Go to the line with "[00:00:02.30]" in the records below, then output it and each following line exactly, up to and including the line with "[00:00:04.10]". Skip pictures and add nothing.

+ + + +

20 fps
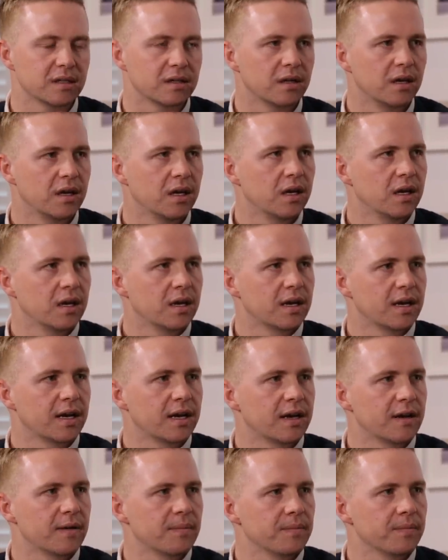And
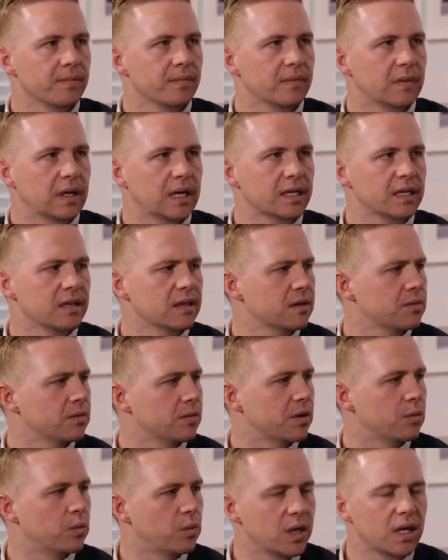um, I think the,
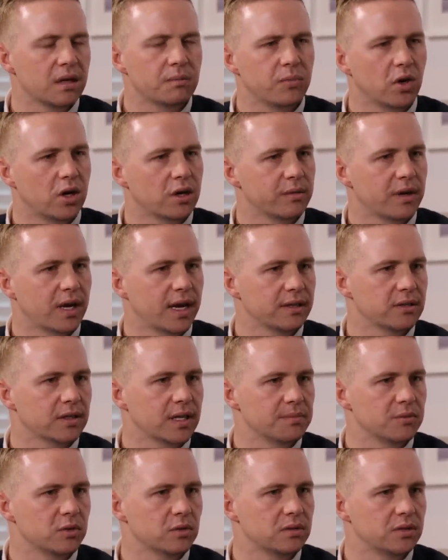the weird part where I had to
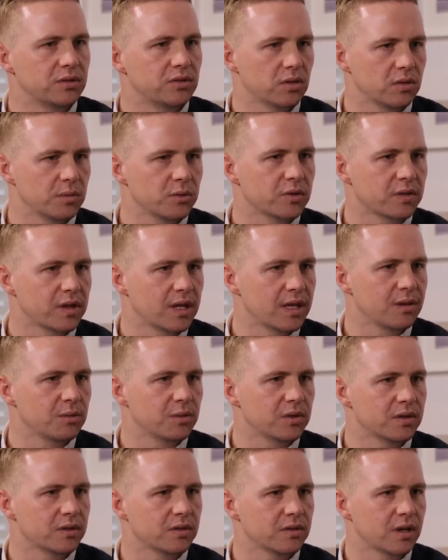come to terms with that
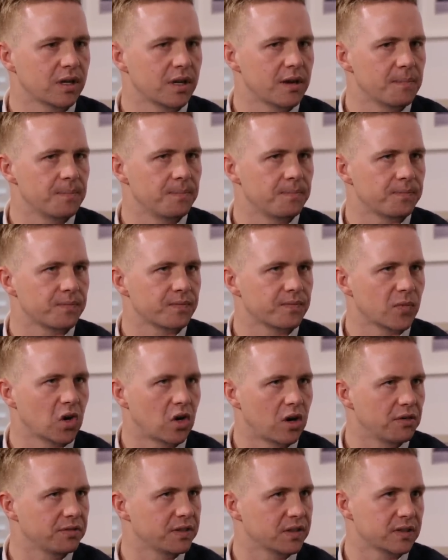was um,
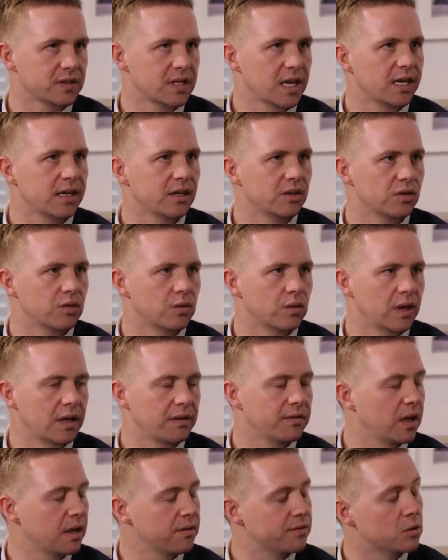after studying or
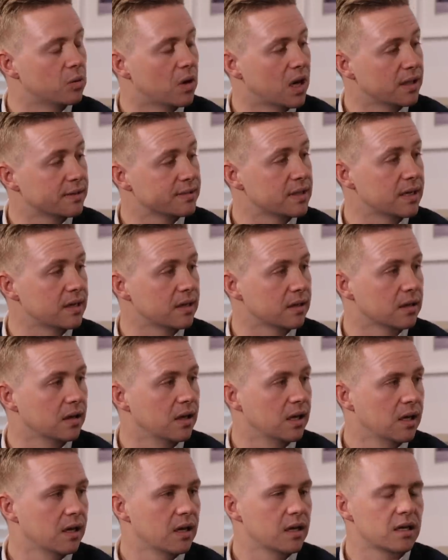e even while studying,
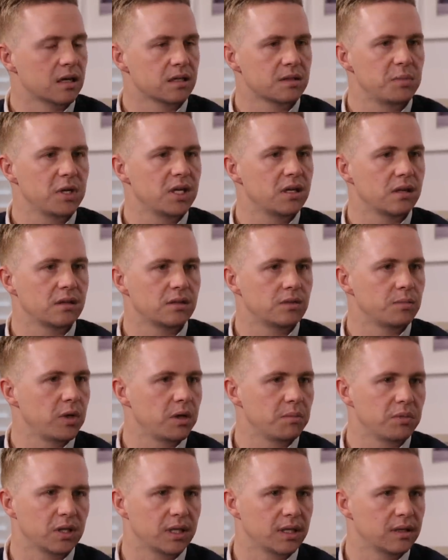uh, speaking to
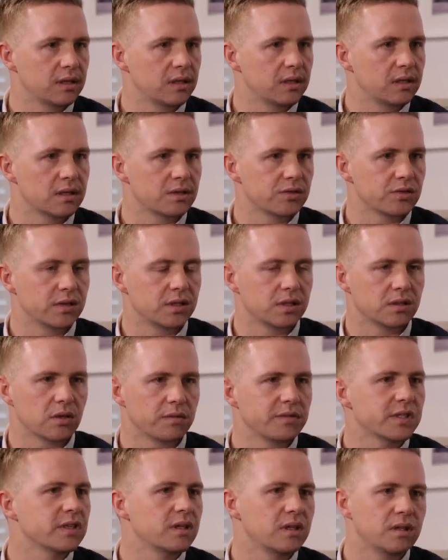people in the industries,
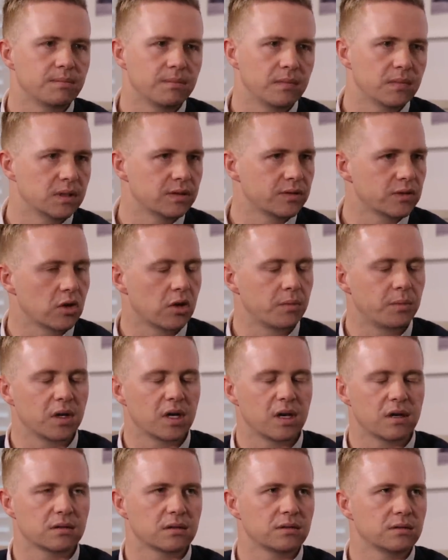obviously
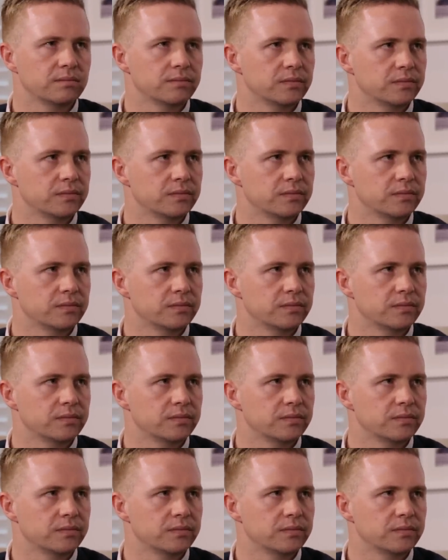scoping out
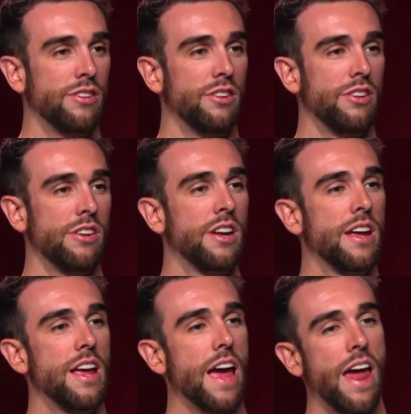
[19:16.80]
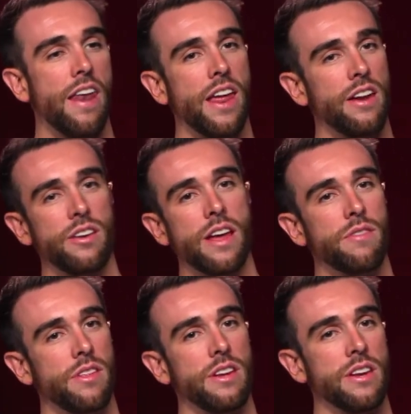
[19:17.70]
to you, and then you're
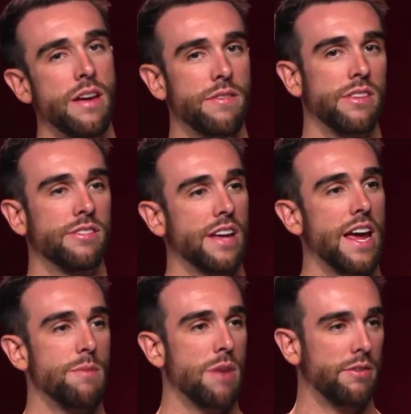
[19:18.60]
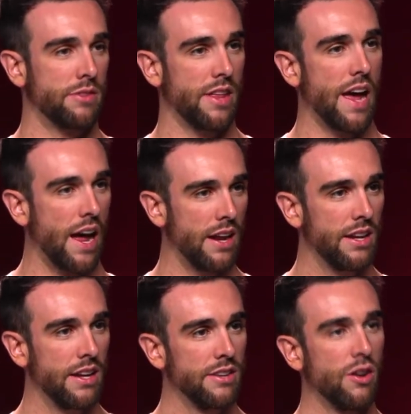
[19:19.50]
never the same after that.
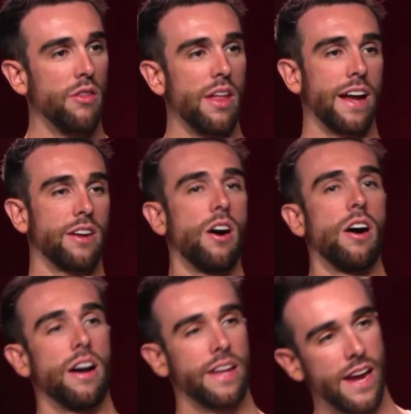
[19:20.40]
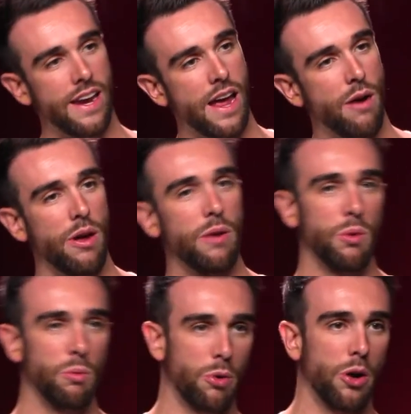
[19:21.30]
Not like, oh, okay, now we're
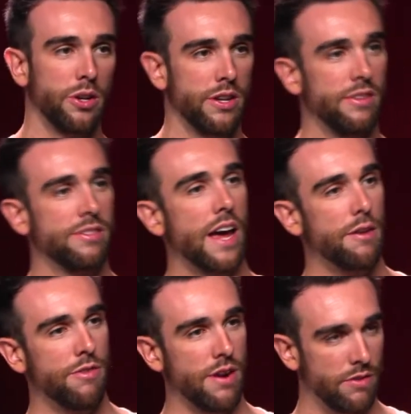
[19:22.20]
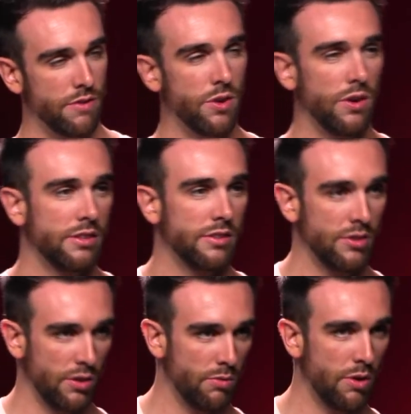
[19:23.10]
all broken and sad forever. Of course, that's
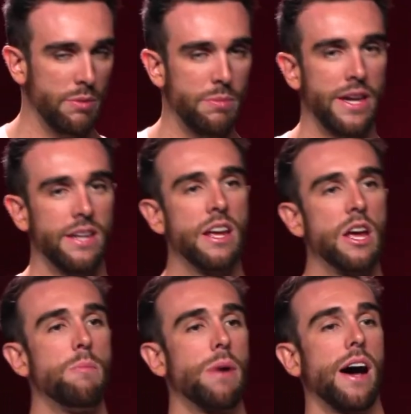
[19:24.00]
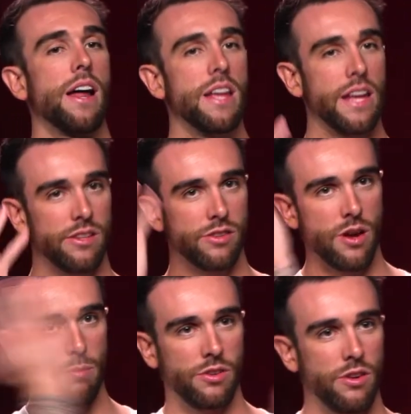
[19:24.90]
not what we mean. But in
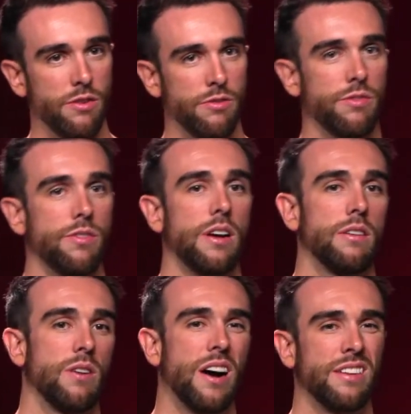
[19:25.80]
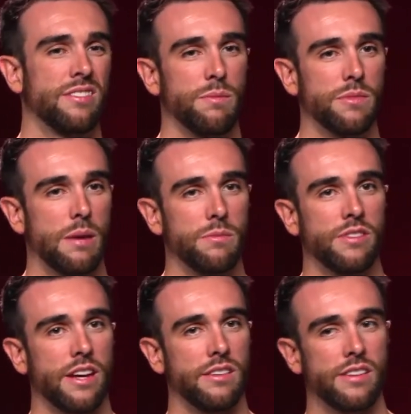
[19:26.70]
terms of, I sometimes
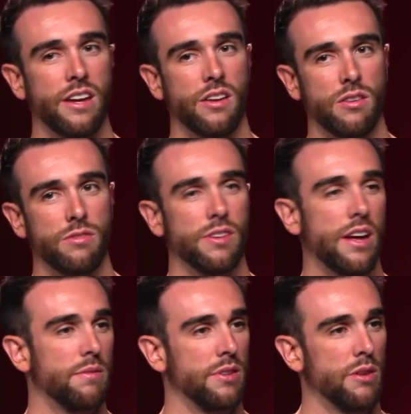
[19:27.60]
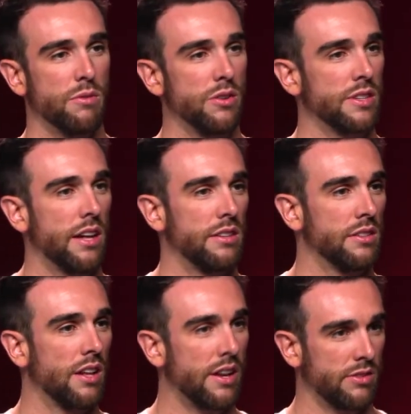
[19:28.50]
say, taking off like the rose-colored
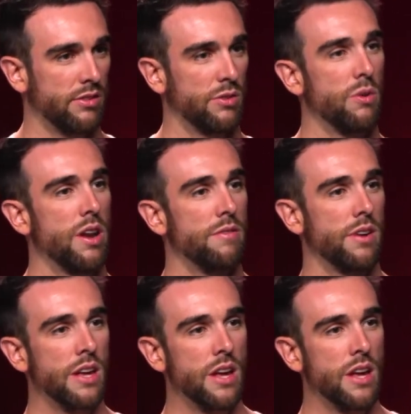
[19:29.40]
glasses or whatever,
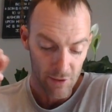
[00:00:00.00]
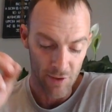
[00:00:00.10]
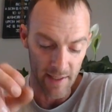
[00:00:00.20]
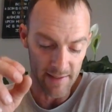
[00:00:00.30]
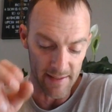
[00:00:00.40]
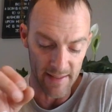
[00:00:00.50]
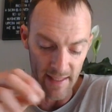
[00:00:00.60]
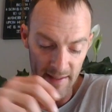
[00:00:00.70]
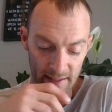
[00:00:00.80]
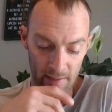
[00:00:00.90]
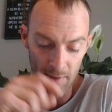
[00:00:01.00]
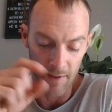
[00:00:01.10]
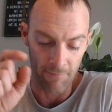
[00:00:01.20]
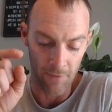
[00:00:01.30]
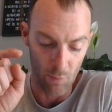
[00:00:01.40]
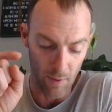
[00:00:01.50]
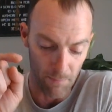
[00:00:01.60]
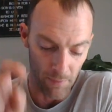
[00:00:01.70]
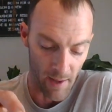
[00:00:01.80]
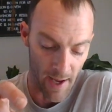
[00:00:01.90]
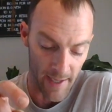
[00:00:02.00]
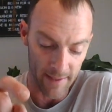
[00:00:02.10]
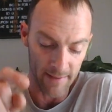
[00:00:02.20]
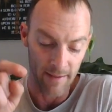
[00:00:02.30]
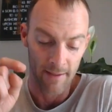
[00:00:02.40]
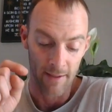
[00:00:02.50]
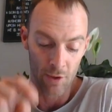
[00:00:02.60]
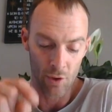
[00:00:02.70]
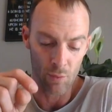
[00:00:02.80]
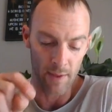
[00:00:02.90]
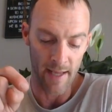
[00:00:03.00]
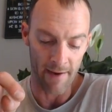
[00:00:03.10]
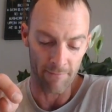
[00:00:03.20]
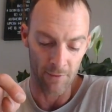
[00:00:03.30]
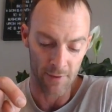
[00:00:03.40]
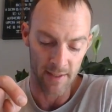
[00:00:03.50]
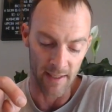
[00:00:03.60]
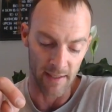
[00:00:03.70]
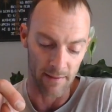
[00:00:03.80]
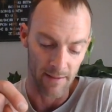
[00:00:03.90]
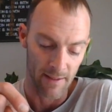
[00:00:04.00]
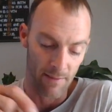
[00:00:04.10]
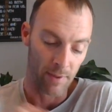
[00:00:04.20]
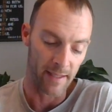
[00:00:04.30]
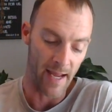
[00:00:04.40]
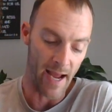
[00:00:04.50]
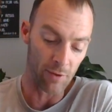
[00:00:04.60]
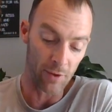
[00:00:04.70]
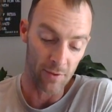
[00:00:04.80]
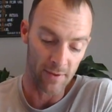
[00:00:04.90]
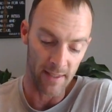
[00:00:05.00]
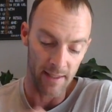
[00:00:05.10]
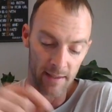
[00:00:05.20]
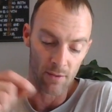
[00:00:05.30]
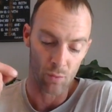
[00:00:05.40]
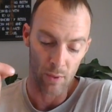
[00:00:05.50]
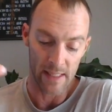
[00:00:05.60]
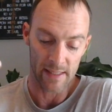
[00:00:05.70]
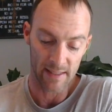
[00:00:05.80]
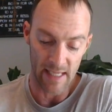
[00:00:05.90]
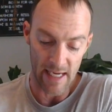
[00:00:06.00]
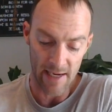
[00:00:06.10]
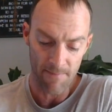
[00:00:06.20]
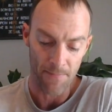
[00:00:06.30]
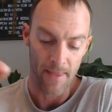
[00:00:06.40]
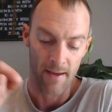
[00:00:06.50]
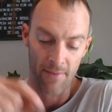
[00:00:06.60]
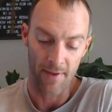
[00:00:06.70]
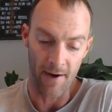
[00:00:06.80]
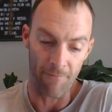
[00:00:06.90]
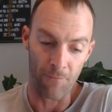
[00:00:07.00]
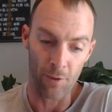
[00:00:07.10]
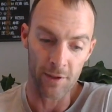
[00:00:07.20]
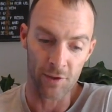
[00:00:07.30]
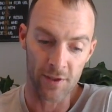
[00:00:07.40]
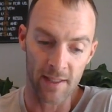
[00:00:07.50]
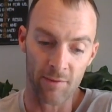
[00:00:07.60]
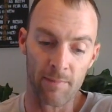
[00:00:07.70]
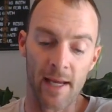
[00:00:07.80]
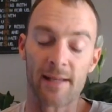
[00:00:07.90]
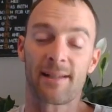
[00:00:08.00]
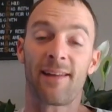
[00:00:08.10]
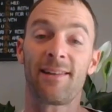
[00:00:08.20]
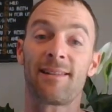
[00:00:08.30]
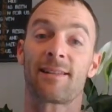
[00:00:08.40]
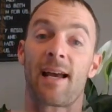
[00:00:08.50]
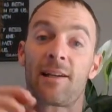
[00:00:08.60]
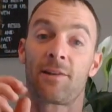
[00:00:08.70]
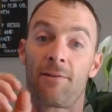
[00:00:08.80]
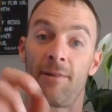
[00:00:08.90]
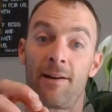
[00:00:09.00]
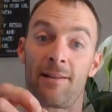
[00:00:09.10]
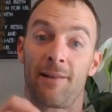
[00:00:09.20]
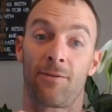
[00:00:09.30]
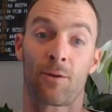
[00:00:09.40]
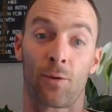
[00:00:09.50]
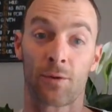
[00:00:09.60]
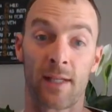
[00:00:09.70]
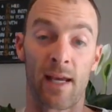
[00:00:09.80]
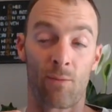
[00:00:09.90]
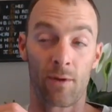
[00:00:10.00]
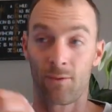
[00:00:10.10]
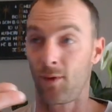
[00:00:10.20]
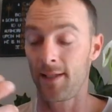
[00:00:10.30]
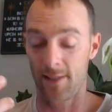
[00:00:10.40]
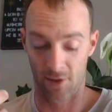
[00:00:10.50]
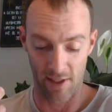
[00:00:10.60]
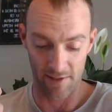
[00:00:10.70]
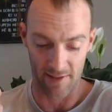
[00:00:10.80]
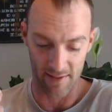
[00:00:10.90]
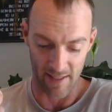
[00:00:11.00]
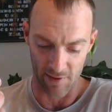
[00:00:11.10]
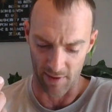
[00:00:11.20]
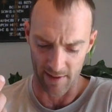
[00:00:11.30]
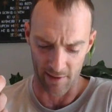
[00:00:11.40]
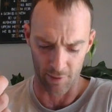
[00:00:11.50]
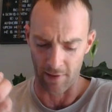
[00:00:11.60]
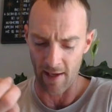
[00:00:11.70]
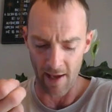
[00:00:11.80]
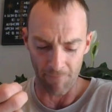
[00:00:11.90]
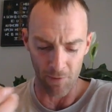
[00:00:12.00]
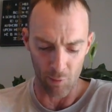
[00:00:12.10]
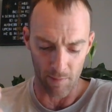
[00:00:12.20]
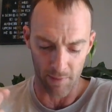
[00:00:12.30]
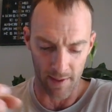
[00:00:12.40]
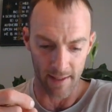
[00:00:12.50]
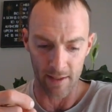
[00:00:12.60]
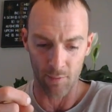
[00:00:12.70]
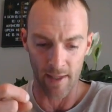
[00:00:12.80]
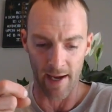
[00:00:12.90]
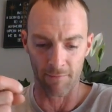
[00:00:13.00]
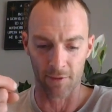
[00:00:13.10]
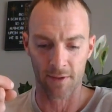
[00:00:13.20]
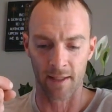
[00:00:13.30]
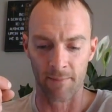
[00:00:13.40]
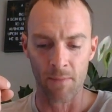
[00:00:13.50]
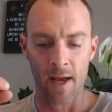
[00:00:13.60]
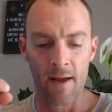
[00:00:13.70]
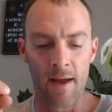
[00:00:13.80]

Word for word: Jesus said to them, If you were blind, you would have no sin. But now you say, We see, therefore your sin remains. Now, this is actually a very difficult saying. What, what is Jesus saying right here? If you were blind, you would have no sin.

+ + + +

» RESPONSE AREA
[00:00:02.30]
[00:00:02.40]
[00:00:02.50]
[00:00:02.60]
[00:00:02.70]
[00:00:02.80]
[00:00:02.90]
[00:00:03.00]
[00:00:03.10]
[00:00:03.20]
[00:00:03.30]
[00:00:03.40]
[00:00:03.50]
[00:00:03.60]
[00:00:03.70]
[00:00:03.80]
[00:00:03.90]
[00:00:04.00]
[00:00:04.10]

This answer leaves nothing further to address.